Source data

--*--

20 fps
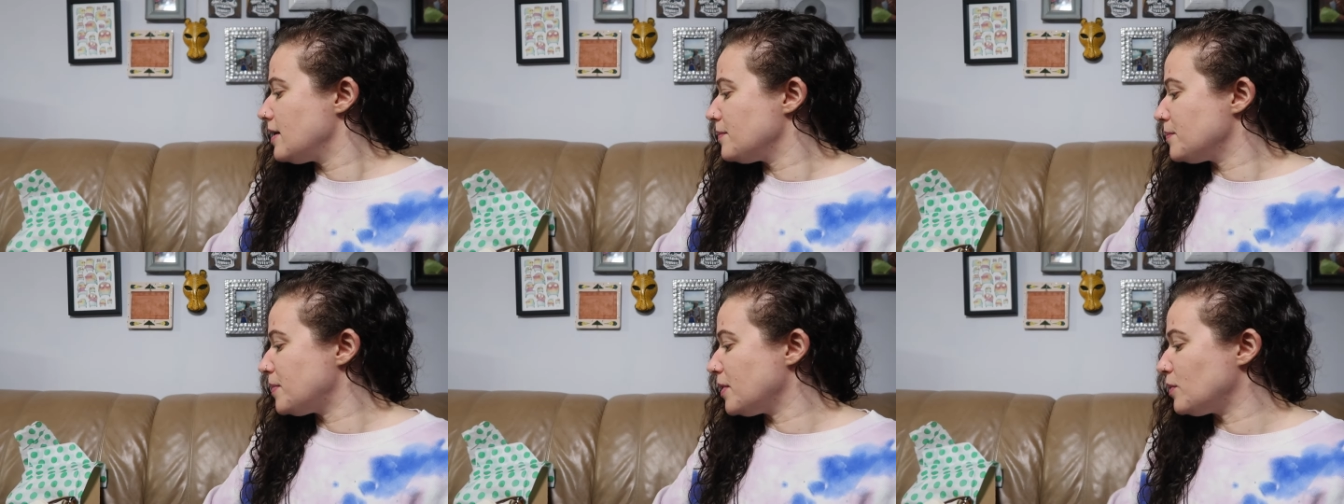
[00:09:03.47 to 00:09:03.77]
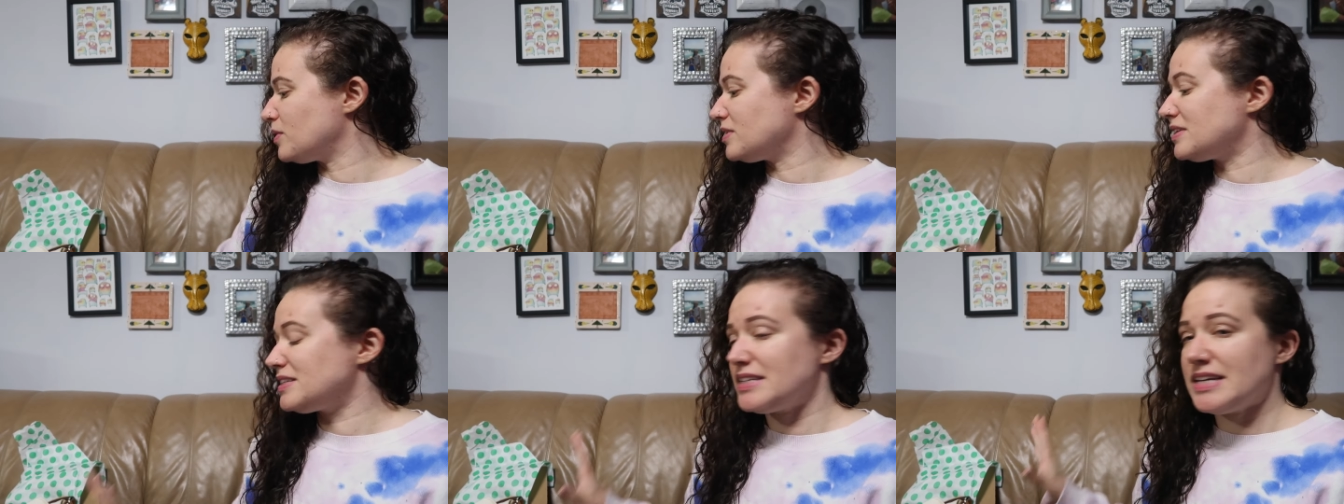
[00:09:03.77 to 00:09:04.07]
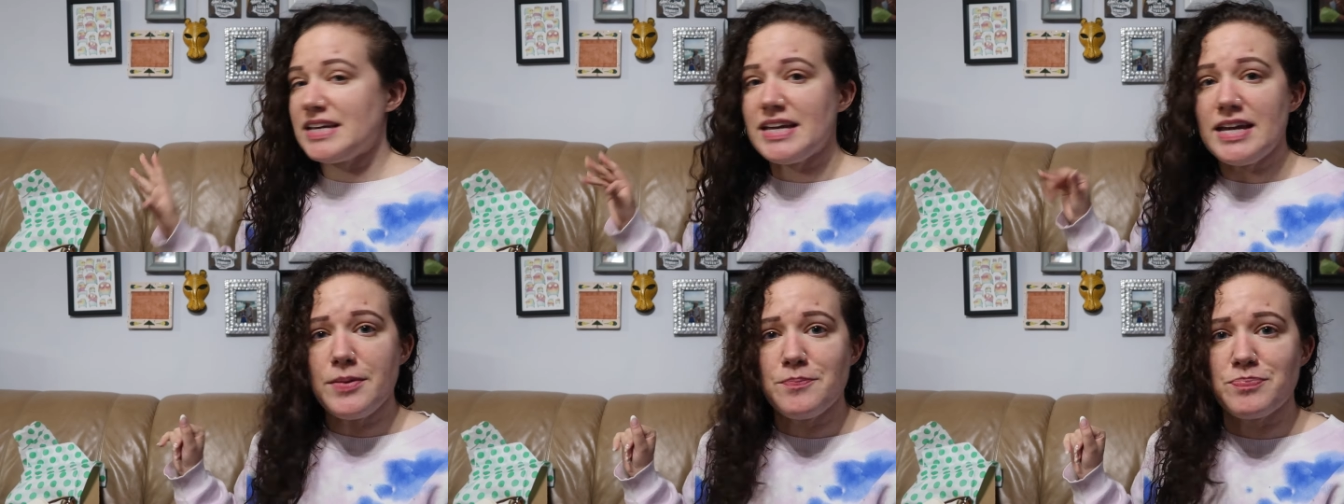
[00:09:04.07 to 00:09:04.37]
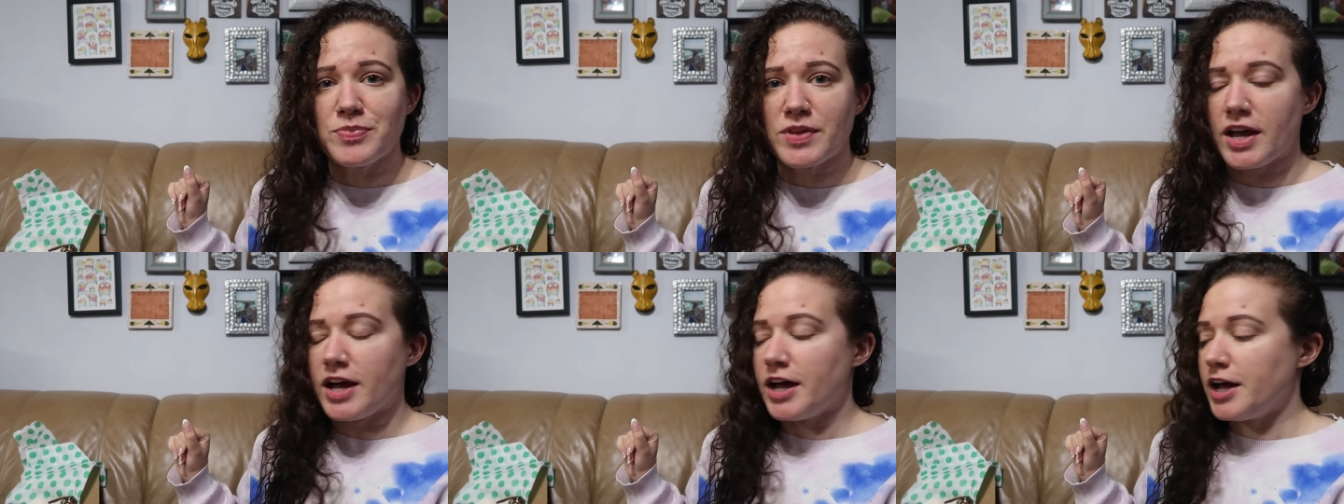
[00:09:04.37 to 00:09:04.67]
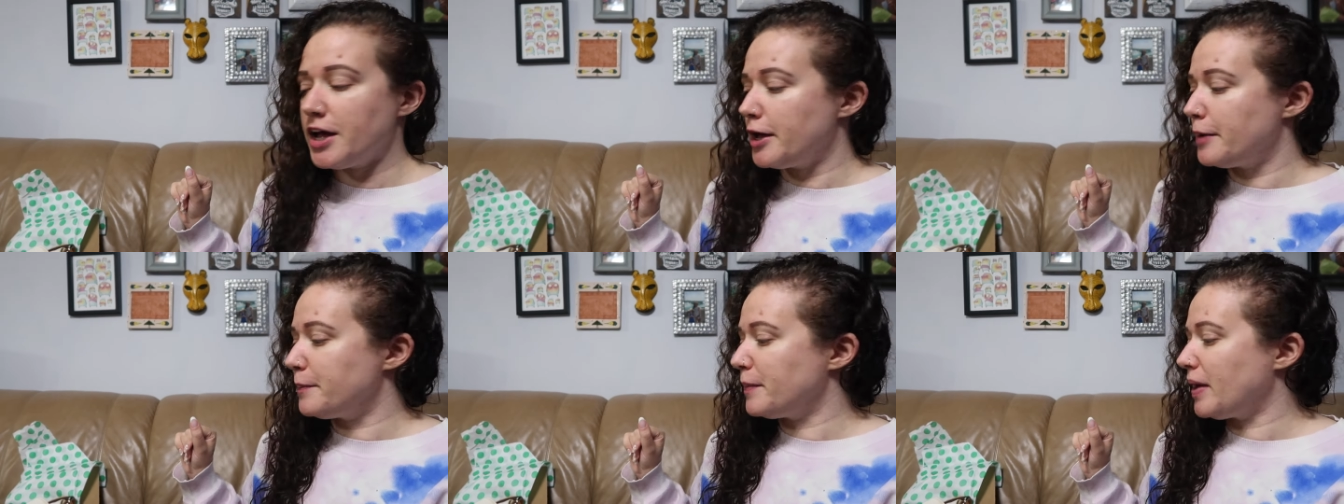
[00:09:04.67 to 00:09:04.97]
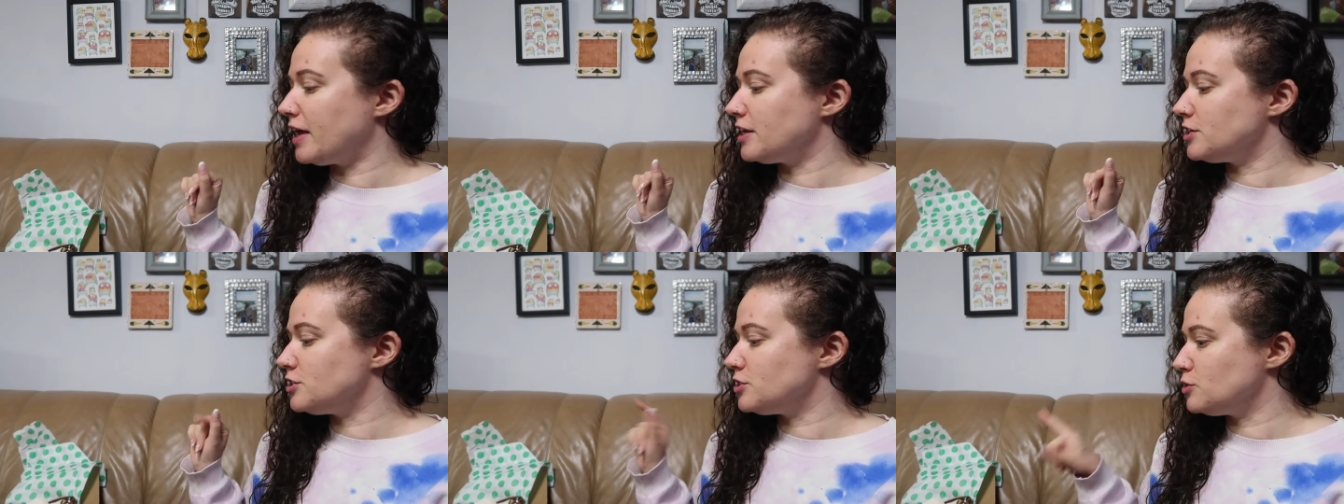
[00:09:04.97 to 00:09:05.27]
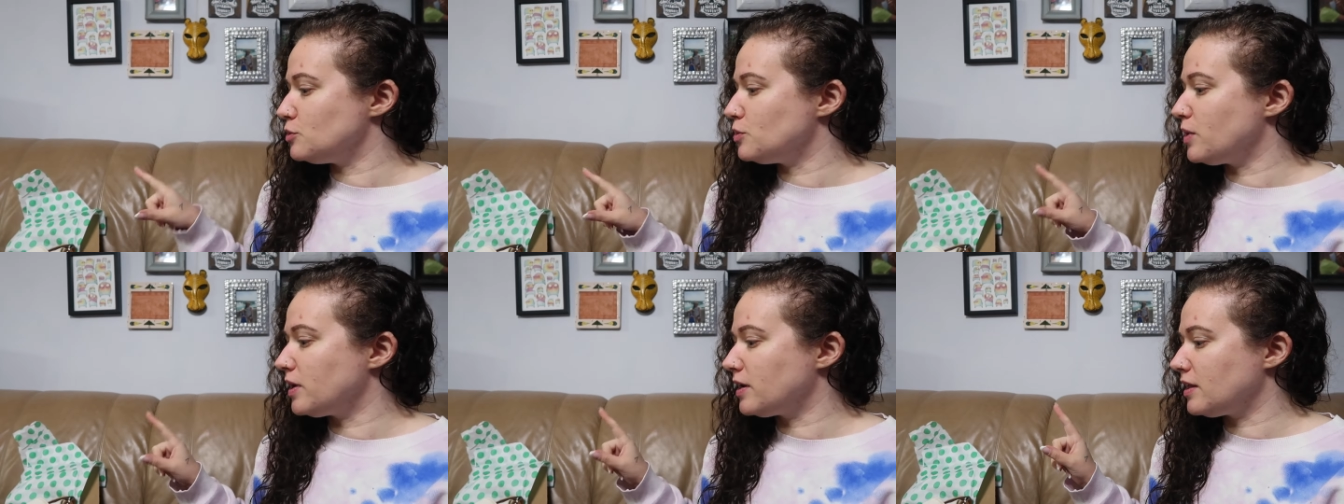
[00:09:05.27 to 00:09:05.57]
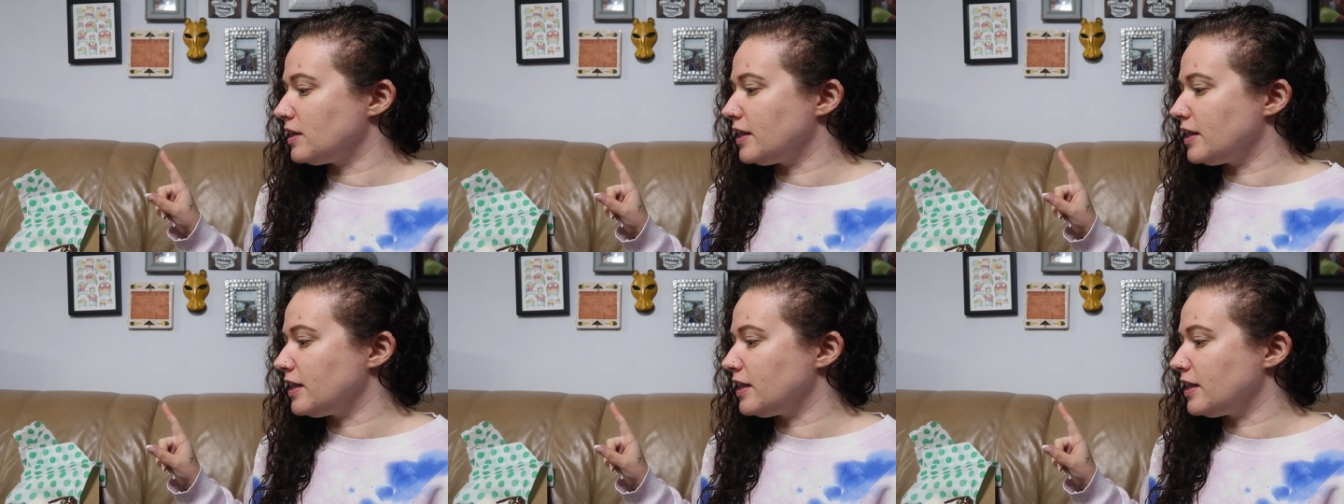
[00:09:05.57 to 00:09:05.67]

but we'll see. I do wanna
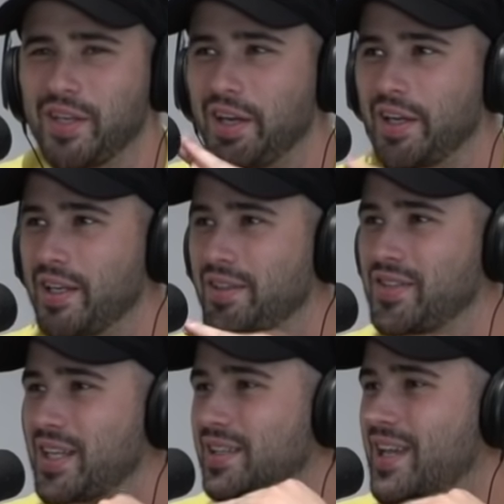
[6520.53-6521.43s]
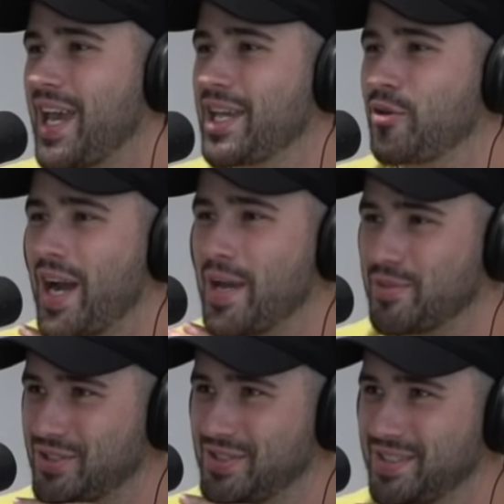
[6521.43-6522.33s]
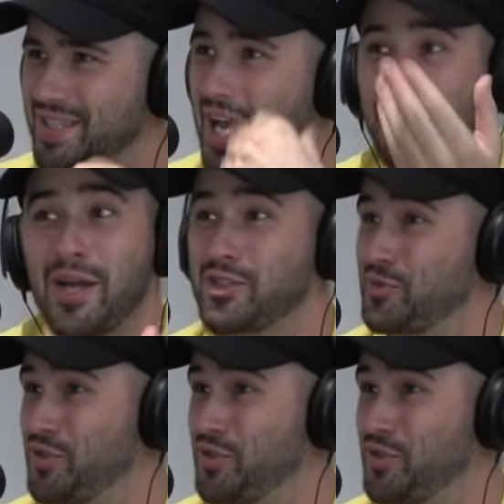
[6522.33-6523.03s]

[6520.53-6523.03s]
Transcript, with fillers: on it. I was like, hey, Grams, Savage. how about some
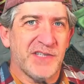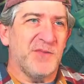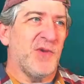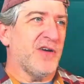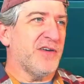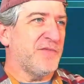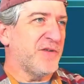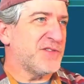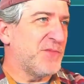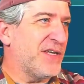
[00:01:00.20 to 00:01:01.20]
the market
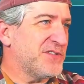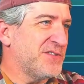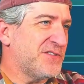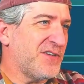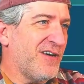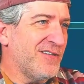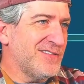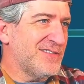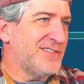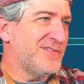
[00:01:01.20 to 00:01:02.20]
for some ancient
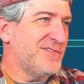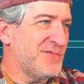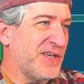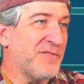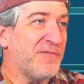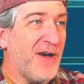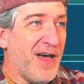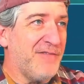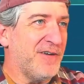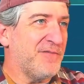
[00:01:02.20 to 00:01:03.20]
shards. We get
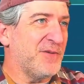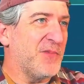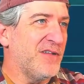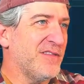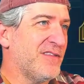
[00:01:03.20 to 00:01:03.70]
5 every month.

--*--

> **WHAT THE TASK REQUIRES**: Beginning at the line that contains "[00:09:04.67 to 00:09:04.97]", retype each line of the data above through the very last one. Do not retype the pictures.

> **RESPONSE BOX**:
[00:09:04.67 to 00:09:04.97]
[00:09:04.97 to 00:09:05.27]
[00:09:05.27 to 00:09:05.57]
[00:09:05.57 to 00:09:05.67]

but we'll see. I do wanna
[6520.53-6521.43s]
[6521.43-6522.33s]
[6522.33-6523.03s]

[6520.53-6523.03s]
Transcript, with fillers: on it. I was like, hey, Grams, Savage. how about some
[00:01:00.20 to 00:01:01.20]
the market
[00:01:01.20 to 00:01:02.20]
for some ancient
[00:01:02.20 to 00:01:03.20]
shards. We get
[00:01:03.20 to 00:01:03.70]
5 every month.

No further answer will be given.